Les Eaux douces d'Europe, de Edouard Brasey (Ramsay)
Jusqu'alors, je n'avais lu aucun ouvrage de Edouard Brasey. Un écrivain dont la plume, cependant, paraît intarissable, vu la conséquente sélection d'ouvrages qui nous est proposée à la fin de ce livre, intarissable et variée. Outre le fait qu'il publie également sous divers pseudonymes. De quoi s'agit-il ici ? D'un roman que je qualifierai d'intimiste où l'intériorité l'emporte, et de loin, sur l'action. " Roman de la mémoire et de la quête du père ", nous dit-on en quatrième de couverture. " Roman consacré à une ville attachante, située à mi-chemin entre l'Orient et l'Occident, et qui nous révèle ici tous ses charmes : Istanbul. "
Mais c'est d'abord sur l'écriture que je souhaite m'arrêter. Certainement l’élément essentiel de ces Eaux douces, si douces et suaves, je dois l'avouer, qu'il m'a fallu retenir ma lecture tant je redoutais d'arriver au point final.
Rares sont les œuvres qui me font cet effet. Dont la qualité du style, une voix chantante, qui susurre à l’œil autant qu'à oreille (est-ce possible ?) me promet, parvenu à la dernière phrase, un supplice, une frustration ô combien douloureuse.
Oui, j'aime ces écrivains qui savent parler à mon oreille. " Je m'étais accoutumé à l'odeur de ma propre mort comme je m'étais accoutumé aux chants étranges et dissonants de ma désespérance... " Regardez comme cela coule... A mon oreille et à l'ensemble de mes sens, les rassemblant chacun dans un même écho...

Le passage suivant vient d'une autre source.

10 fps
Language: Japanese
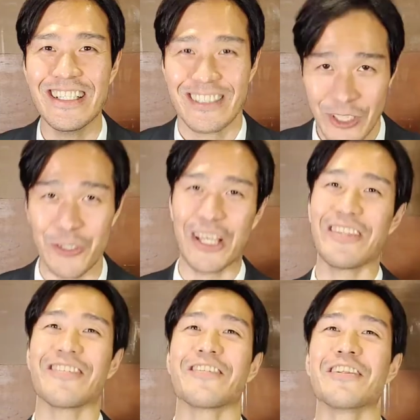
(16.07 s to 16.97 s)
そうなん
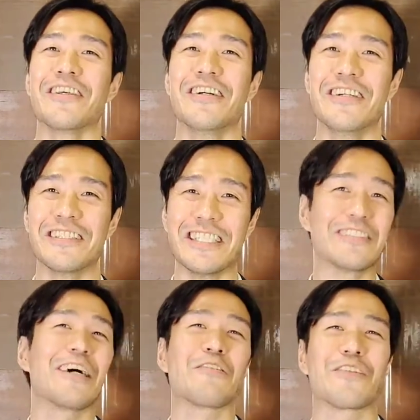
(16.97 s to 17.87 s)
です。
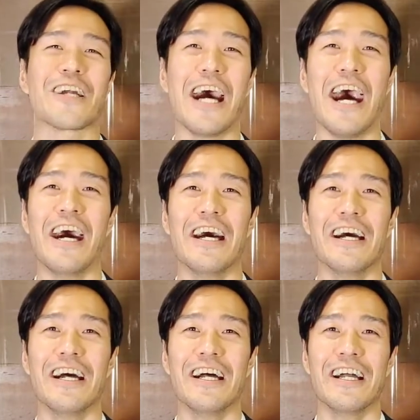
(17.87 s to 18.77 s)
実は小坂、
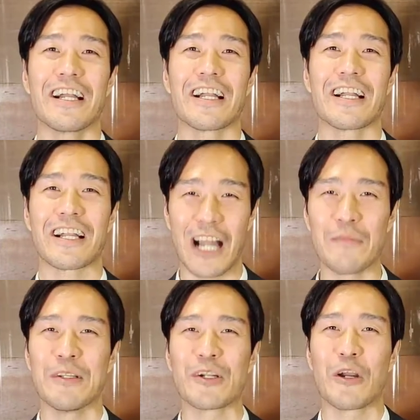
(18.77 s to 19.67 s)

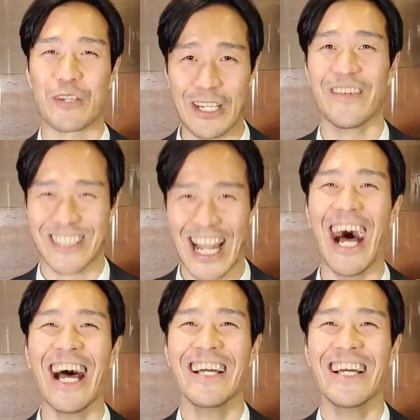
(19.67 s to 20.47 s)
髪の毛を切りました。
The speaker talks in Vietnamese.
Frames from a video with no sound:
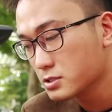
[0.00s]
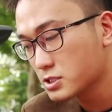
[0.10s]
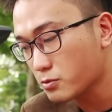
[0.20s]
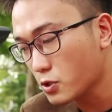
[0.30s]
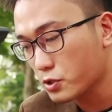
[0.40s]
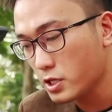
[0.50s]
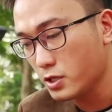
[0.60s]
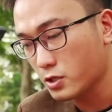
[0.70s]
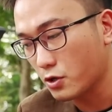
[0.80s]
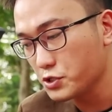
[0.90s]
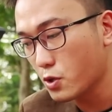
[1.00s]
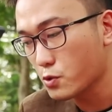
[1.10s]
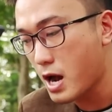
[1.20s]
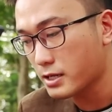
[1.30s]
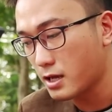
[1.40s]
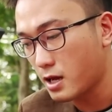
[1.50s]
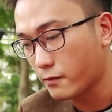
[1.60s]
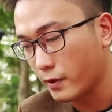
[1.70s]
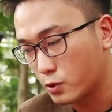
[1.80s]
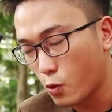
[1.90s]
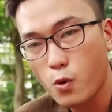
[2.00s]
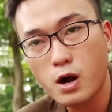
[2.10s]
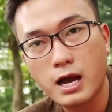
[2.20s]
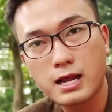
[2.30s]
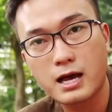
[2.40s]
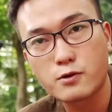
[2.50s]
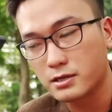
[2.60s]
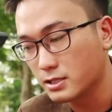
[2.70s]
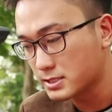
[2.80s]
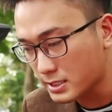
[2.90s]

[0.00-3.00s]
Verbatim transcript: Trong nội thị thì có nhiều đoạn phải cua hay là đoạn đường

L'histoire, vient ensuite. Mais est-ce vraiment une histoire ? C'est Istanbul en hiver. La neige et le froid, les minarets qu'enveloppent des filaments de brume, et cet homme, cet inconnu, ce vieillard toujours fuyant, que le narrateur, malgré la foule grouillante, retrouve ici, puis là, puis ailleurs encore. Et ce docteur Burgess, attachant, bizarre, rencontre improbable et folle d'un personnage " louvoyant entre deux eaux, entre deux âges, entre deux sexes." Et cette femme - ah, ces femmes, pour qui Les Eaux douces d'Europe sont avant tout le domaine, riches Européennes ou sombres Arméniennes, Grecques agiles ou Juives au teint pâle... -, cette femme, danseuse du ventre, au ventre si doux, si maternel...
Non, je n'en dirai pas davantage... Une réussite, en tout cas, et une belle écriture, c'est assez rare.